▶ Task
Copy, please, the line with "(10.00 s to 11.00 s)" and each line that follows it through the end of the data below, exactly as given and without pictures.

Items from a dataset
^^^^

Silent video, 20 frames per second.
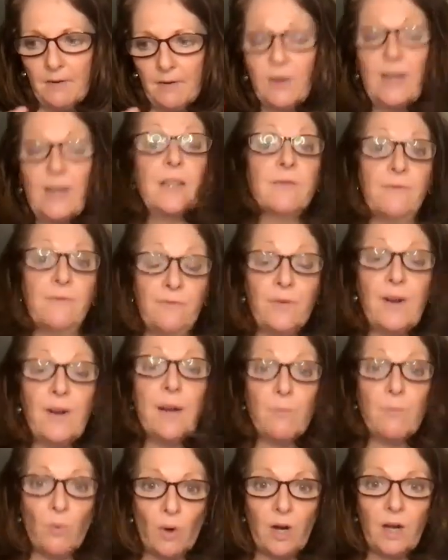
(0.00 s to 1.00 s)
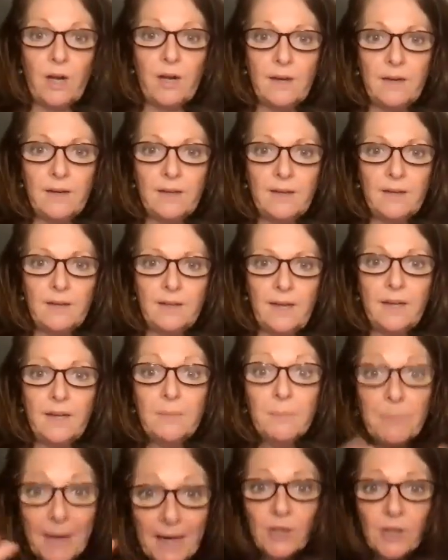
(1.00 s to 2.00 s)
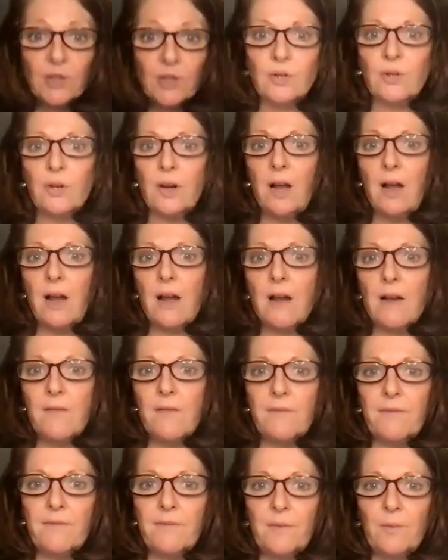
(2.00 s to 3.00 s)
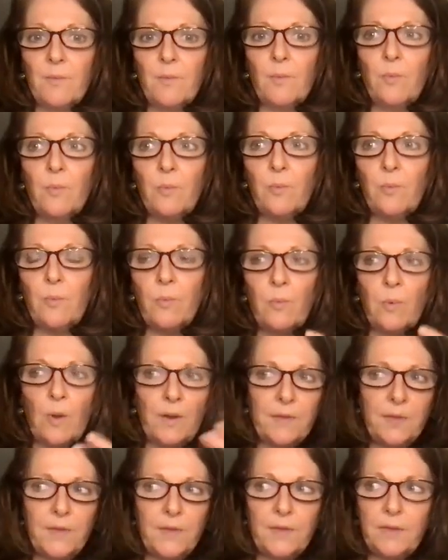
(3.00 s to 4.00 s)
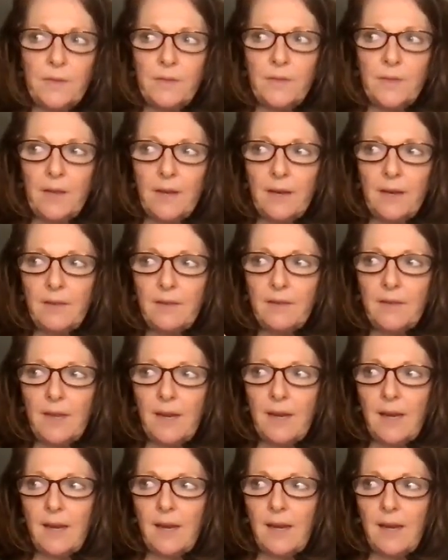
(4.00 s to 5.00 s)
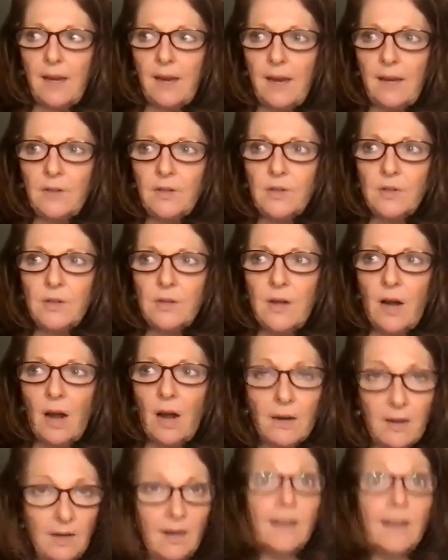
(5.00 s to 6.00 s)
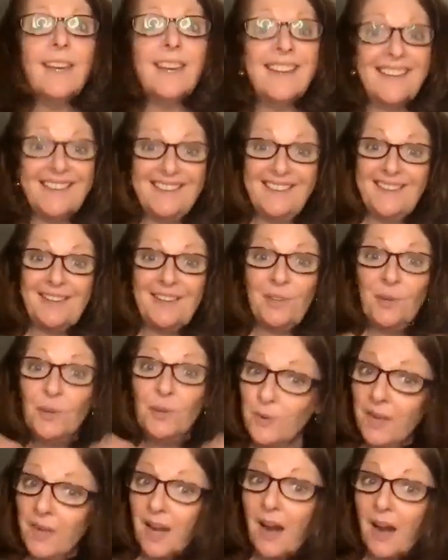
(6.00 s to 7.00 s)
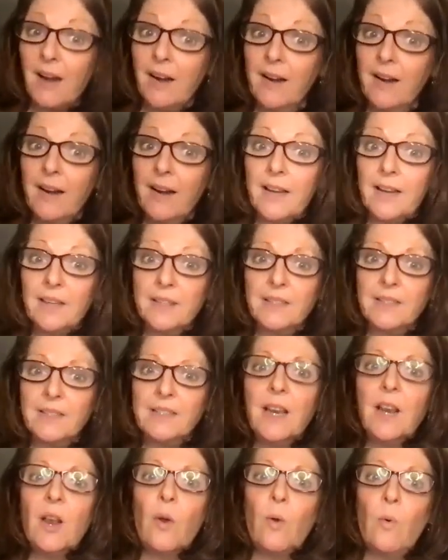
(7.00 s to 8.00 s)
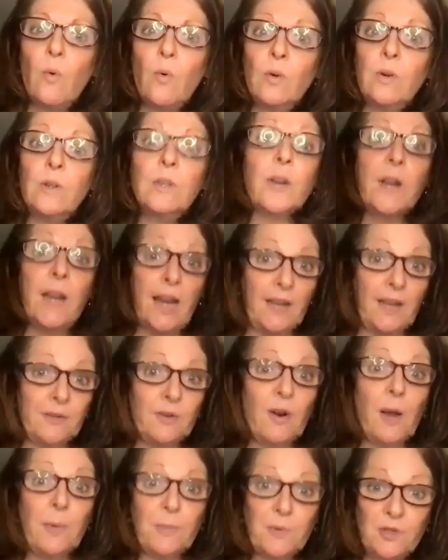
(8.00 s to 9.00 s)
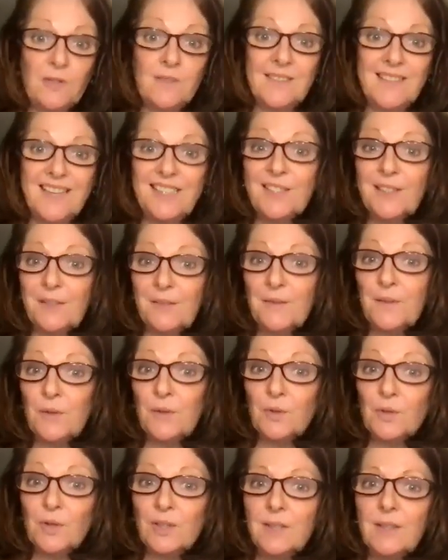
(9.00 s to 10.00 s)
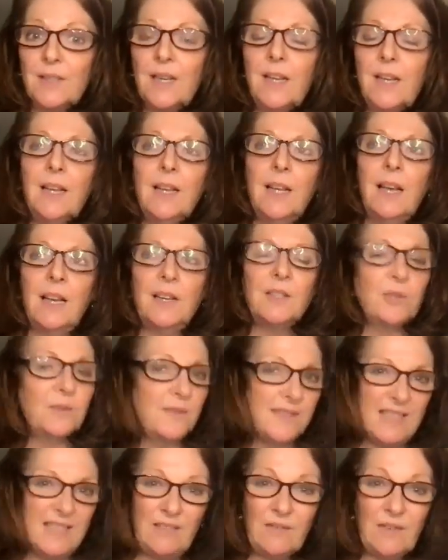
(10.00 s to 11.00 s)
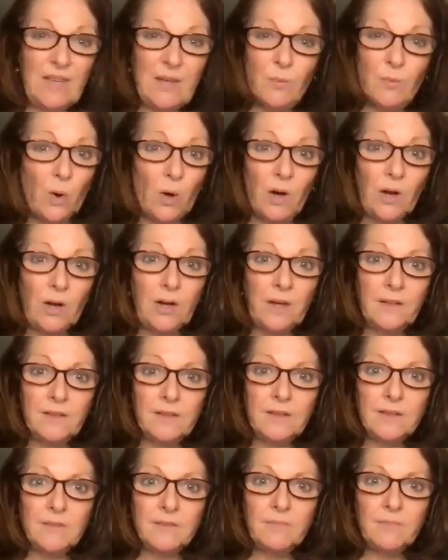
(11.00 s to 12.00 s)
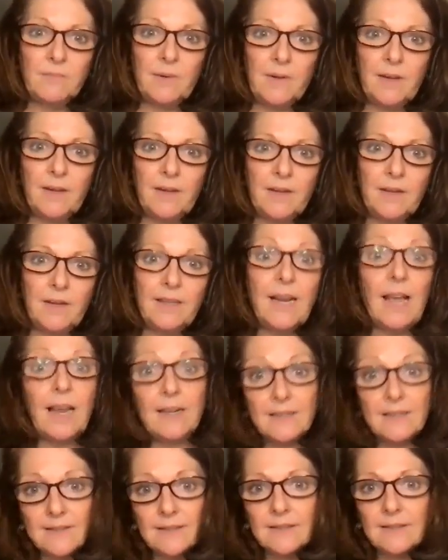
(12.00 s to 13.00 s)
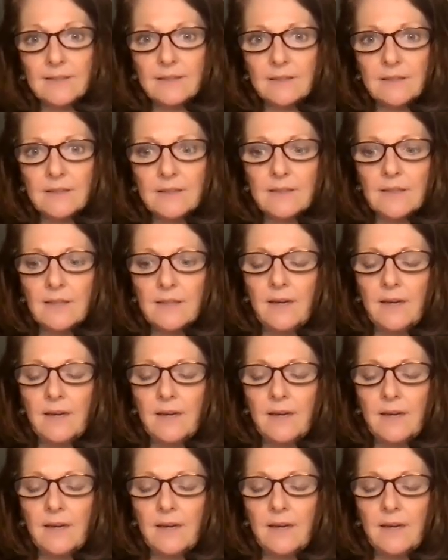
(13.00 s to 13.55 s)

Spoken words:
create a framework and a picture of what they are like, who they are, and looking at their options then in the future. I do CV work and analysis and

^^^^

▶ Written solution
(10.00 s to 11.00 s)
(11.00 s to 12.00 s)
(12.00 s to 13.00 s)
(13.00 s to 13.55 s)

Spoken words:
create a framework and a picture of what they are like, who they are, and looking at their options then in the future. I do CV work and analysis and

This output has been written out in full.